## HOW TO COMPLETE THIS TASK
Line by line, copy out the data below exactly.

## Stored items
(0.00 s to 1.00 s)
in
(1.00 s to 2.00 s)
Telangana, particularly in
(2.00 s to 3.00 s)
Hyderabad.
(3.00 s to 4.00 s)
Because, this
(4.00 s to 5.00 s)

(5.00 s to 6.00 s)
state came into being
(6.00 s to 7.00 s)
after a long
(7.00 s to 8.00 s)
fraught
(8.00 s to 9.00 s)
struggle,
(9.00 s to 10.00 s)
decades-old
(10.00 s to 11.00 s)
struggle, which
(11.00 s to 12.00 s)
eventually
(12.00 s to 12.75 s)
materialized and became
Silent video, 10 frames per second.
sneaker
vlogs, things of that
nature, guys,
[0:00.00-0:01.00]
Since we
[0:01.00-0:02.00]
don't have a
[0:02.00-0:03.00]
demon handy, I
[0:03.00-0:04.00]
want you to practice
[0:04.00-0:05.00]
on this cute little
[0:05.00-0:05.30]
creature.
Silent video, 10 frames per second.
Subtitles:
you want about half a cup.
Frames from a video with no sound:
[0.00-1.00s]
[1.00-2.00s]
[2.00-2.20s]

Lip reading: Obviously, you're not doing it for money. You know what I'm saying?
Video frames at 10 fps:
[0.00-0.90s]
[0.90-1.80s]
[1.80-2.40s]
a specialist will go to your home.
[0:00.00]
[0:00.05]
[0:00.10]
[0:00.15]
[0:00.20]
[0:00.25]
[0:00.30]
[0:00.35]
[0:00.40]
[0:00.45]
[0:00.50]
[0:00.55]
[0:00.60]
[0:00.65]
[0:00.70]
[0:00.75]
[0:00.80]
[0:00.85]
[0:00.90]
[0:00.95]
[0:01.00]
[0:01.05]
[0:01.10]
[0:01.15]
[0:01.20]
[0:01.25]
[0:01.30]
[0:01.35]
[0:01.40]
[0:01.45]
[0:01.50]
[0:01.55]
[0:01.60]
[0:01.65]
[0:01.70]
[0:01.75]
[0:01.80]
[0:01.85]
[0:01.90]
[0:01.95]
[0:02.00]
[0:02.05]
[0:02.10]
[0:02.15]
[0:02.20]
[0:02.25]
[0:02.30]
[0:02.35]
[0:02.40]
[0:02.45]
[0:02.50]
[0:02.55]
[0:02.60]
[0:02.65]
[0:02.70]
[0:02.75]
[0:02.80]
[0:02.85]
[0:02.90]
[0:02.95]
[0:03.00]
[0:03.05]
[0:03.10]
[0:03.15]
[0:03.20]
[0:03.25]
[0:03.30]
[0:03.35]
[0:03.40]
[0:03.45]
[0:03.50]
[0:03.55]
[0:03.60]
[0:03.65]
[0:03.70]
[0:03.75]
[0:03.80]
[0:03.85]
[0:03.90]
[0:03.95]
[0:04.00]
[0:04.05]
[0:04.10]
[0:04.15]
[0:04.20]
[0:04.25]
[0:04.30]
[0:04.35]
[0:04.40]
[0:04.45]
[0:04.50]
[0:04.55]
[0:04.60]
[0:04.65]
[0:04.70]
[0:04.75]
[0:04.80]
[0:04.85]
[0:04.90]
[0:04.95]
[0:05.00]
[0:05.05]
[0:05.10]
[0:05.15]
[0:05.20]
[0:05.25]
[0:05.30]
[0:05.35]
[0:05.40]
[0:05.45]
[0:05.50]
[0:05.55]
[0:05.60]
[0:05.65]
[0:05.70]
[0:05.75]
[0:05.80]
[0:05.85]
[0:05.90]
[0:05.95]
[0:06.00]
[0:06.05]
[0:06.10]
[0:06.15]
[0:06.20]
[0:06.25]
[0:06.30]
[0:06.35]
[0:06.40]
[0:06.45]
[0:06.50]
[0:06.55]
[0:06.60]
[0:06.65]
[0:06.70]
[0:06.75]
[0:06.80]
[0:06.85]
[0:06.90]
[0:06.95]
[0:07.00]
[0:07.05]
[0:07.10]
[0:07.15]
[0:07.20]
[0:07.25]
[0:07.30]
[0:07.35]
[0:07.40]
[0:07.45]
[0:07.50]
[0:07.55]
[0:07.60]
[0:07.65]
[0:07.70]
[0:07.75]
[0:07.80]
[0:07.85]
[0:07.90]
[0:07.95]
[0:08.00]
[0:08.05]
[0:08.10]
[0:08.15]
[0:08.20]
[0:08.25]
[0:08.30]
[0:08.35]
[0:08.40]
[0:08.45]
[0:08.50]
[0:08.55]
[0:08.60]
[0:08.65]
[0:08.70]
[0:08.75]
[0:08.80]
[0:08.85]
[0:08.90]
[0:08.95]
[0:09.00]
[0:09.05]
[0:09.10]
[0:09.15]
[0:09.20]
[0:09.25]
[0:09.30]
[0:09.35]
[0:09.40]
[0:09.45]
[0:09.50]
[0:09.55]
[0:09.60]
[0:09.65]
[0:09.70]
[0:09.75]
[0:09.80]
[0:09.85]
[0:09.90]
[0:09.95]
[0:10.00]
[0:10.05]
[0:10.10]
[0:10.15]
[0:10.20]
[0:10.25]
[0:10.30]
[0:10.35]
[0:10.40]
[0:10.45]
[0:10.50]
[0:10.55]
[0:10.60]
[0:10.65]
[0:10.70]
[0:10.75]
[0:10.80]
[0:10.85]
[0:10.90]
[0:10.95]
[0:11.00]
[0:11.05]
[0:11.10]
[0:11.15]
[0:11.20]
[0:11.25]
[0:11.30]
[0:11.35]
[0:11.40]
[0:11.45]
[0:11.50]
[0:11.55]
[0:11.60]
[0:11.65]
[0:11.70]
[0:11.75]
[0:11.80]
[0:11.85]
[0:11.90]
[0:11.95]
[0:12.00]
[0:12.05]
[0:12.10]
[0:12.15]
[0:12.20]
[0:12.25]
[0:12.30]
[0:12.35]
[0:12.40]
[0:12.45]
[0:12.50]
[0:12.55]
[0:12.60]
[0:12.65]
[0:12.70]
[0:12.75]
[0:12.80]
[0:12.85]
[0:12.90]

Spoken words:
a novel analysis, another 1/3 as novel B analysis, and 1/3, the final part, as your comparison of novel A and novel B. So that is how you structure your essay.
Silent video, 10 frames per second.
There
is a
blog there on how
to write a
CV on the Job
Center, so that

## FINISHED TASK
(0.00 s to 1.00 s)
in
(1.00 s to 2.00 s)
Telangana, particularly in
(2.00 s to 3.00 s)
Hyderabad.
(3.00 s to 4.00 s)
Because, this
(4.00 s to 5.00 s)

(5.00 s to 6.00 s)
state came into being
(6.00 s to 7.00 s)
after a long
(7.00 s to 8.00 s)
fraught
(8.00 s to 9.00 s)
struggle,
(9.00 s to 10.00 s)
decades-old
(10.00 s to 11.00 s)
struggle, which
(11.00 s to 12.00 s)
eventually
(12.00 s to 12.75 s)
materialized and became
Silent video, 10 frames per second.
sneaker
vlogs, things of that
nature, guys,
[0:00.00-0:01.00]
Since we
[0:01.00-0:02.00]
don't have a
[0:02.00-0:03.00]
demon handy, I
[0:03.00-0:04.00]
want you to practice
[0:04.00-0:05.00]
on this cute little
[0:05.00-0:05.30]
creature.
Silent video, 10 frames per second.
Subtitles:
you want about half a cup.
Frames from a video with no sound:
[0.00-1.00s]
[1.00-2.00s]
[2.00-2.20s]

Lip reading: Obviously, you're not doing it for money. You know what I'm saying?
Video frames at 10 fps:
[0.00-0.90s]
[0.90-1.80s]
[1.80-2.40s]
a specialist will go to your home.
[0:00.00]
[0:00.05]
[0:00.10]
[0:00.15]
[0:00.20]
[0:00.25]
[0:00.30]
[0:00.35]
[0:00.40]
[0:00.45]
[0:00.50]
[0:00.55]
[0:00.60]
[0:00.65]
[0:00.70]
[0:00.75]
[0:00.80]
[0:00.85]
[0:00.90]
[0:00.95]
[0:01.00]
[0:01.05]
[0:01.10]
[0:01.15]
[0:01.20]
[0:01.25]
[0:01.30]
[0:01.35]
[0:01.40]
[0:01.45]
[0:01.50]
[0:01.55]
[0:01.60]
[0:01.65]
[0:01.70]
[0:01.75]
[0:01.80]
[0:01.85]
[0:01.90]
[0:01.95]
[0:02.00]
[0:02.05]
[0:02.10]
[0:02.15]
[0:02.20]
[0:02.25]
[0:02.30]
[0:02.35]
[0:02.40]
[0:02.45]
[0:02.50]
[0:02.55]
[0:02.60]
[0:02.65]
[0:02.70]
[0:02.75]
[0:02.80]
[0:02.85]
[0:02.90]
[0:02.95]
[0:03.00]
[0:03.05]
[0:03.10]
[0:03.15]
[0:03.20]
[0:03.25]
[0:03.30]
[0:03.35]
[0:03.40]
[0:03.45]
[0:03.50]
[0:03.55]
[0:03.60]
[0:03.65]
[0:03.70]
[0:03.75]
[0:03.80]
[0:03.85]
[0:03.90]
[0:03.95]
[0:04.00]
[0:04.05]
[0:04.10]
[0:04.15]
[0:04.20]
[0:04.25]
[0:04.30]
[0:04.35]
[0:04.40]
[0:04.45]
[0:04.50]
[0:04.55]
[0:04.60]
[0:04.65]
[0:04.70]
[0:04.75]
[0:04.80]
[0:04.85]
[0:04.90]
[0:04.95]
[0:05.00]
[0:05.05]
[0:05.10]
[0:05.15]
[0:05.20]
[0:05.25]
[0:05.30]
[0:05.35]
[0:05.40]
[0:05.45]
[0:05.50]
[0:05.55]
[0:05.60]
[0:05.65]
[0:05.70]
[0:05.75]
[0:05.80]
[0:05.85]
[0:05.90]
[0:05.95]
[0:06.00]
[0:06.05]
[0:06.10]
[0:06.15]
[0:06.20]
[0:06.25]
[0:06.30]
[0:06.35]
[0:06.40]
[0:06.45]
[0:06.50]
[0:06.55]
[0:06.60]
[0:06.65]
[0:06.70]
[0:06.75]
[0:06.80]
[0:06.85]
[0:06.90]
[0:06.95]
[0:07.00]
[0:07.05]
[0:07.10]
[0:07.15]
[0:07.20]
[0:07.25]
[0:07.30]
[0:07.35]
[0:07.40]
[0:07.45]
[0:07.50]
[0:07.55]
[0:07.60]
[0:07.65]
[0:07.70]
[0:07.75]
[0:07.80]
[0:07.85]
[0:07.90]
[0:07.95]
[0:08.00]
[0:08.05]
[0:08.10]
[0:08.15]
[0:08.20]
[0:08.25]
[0:08.30]
[0:08.35]
[0:08.40]
[0:08.45]
[0:08.50]
[0:08.55]
[0:08.60]
[0:08.65]
[0:08.70]
[0:08.75]
[0:08.80]
[0:08.85]
[0:08.90]
[0:08.95]
[0:09.00]
[0:09.05]
[0:09.10]
[0:09.15]
[0:09.20]
[0:09.25]
[0:09.30]
[0:09.35]
[0:09.40]
[0:09.45]
[0:09.50]
[0:09.55]
[0:09.60]
[0:09.65]
[0:09.70]
[0:09.75]
[0:09.80]
[0:09.85]
[0:09.90]
[0:09.95]
[0:10.00]
[0:10.05]
[0:10.10]
[0:10.15]
[0:10.20]
[0:10.25]
[0:10.30]
[0:10.35]
[0:10.40]
[0:10.45]
[0:10.50]
[0:10.55]
[0:10.60]
[0:10.65]
[0:10.70]
[0:10.75]
[0:10.80]
[0:10.85]
[0:10.90]
[0:10.95]
[0:11.00]
[0:11.05]
[0:11.10]
[0:11.15]
[0:11.20]
[0:11.25]
[0:11.30]
[0:11.35]
[0:11.40]
[0:11.45]
[0:11.50]
[0:11.55]
[0:11.60]
[0:11.65]
[0:11.70]
[0:11.75]
[0:11.80]
[0:11.85]
[0:11.90]
[0:11.95]
[0:12.00]
[0:12.05]
[0:12.10]
[0:12.15]
[0:12.20]
[0:12.25]
[0:12.30]
[0:12.35]
[0:12.40]
[0:12.45]
[0:12.50]
[0:12.55]
[0:12.60]
[0:12.65]
[0:12.70]
[0:12.75]
[0:12.80]
[0:12.85]
[0:12.90]

Spoken words:
a novel analysis, another 1/3 as novel B analysis, and 1/3, the final part, as your comparison of novel A and novel B. So that is how you structure your essay.
Silent video, 10 frames per second.
There
is a
blog there on how
to write a
CV on the Job
Center, so that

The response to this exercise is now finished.